Goal of the exercise: Could you please transcribe the data exactly, without the pictures?

Records shown:
/---

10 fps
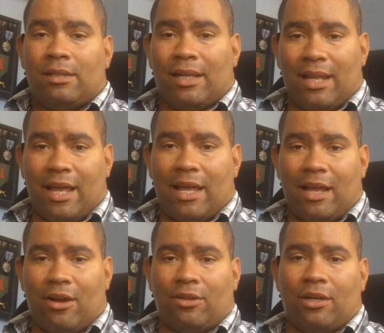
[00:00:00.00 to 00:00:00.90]

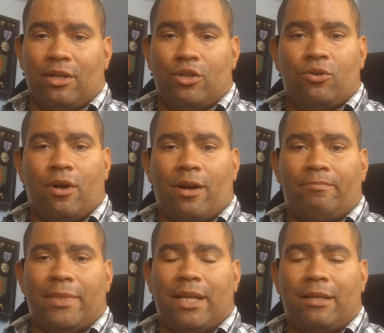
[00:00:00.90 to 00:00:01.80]
delay on the new
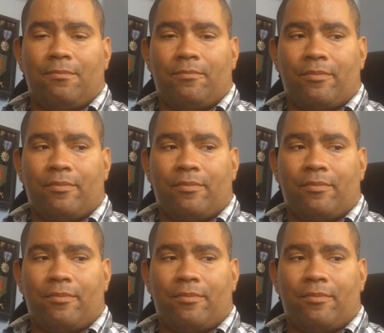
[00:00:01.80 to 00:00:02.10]
update.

\---

Task output:
10 fps
[00:00:00.00 to 00:00:00.90]

[00:00:00.90 to 00:00:01.80]
delay on the new
[00:00:01.80 to 00:00:02.10]
update.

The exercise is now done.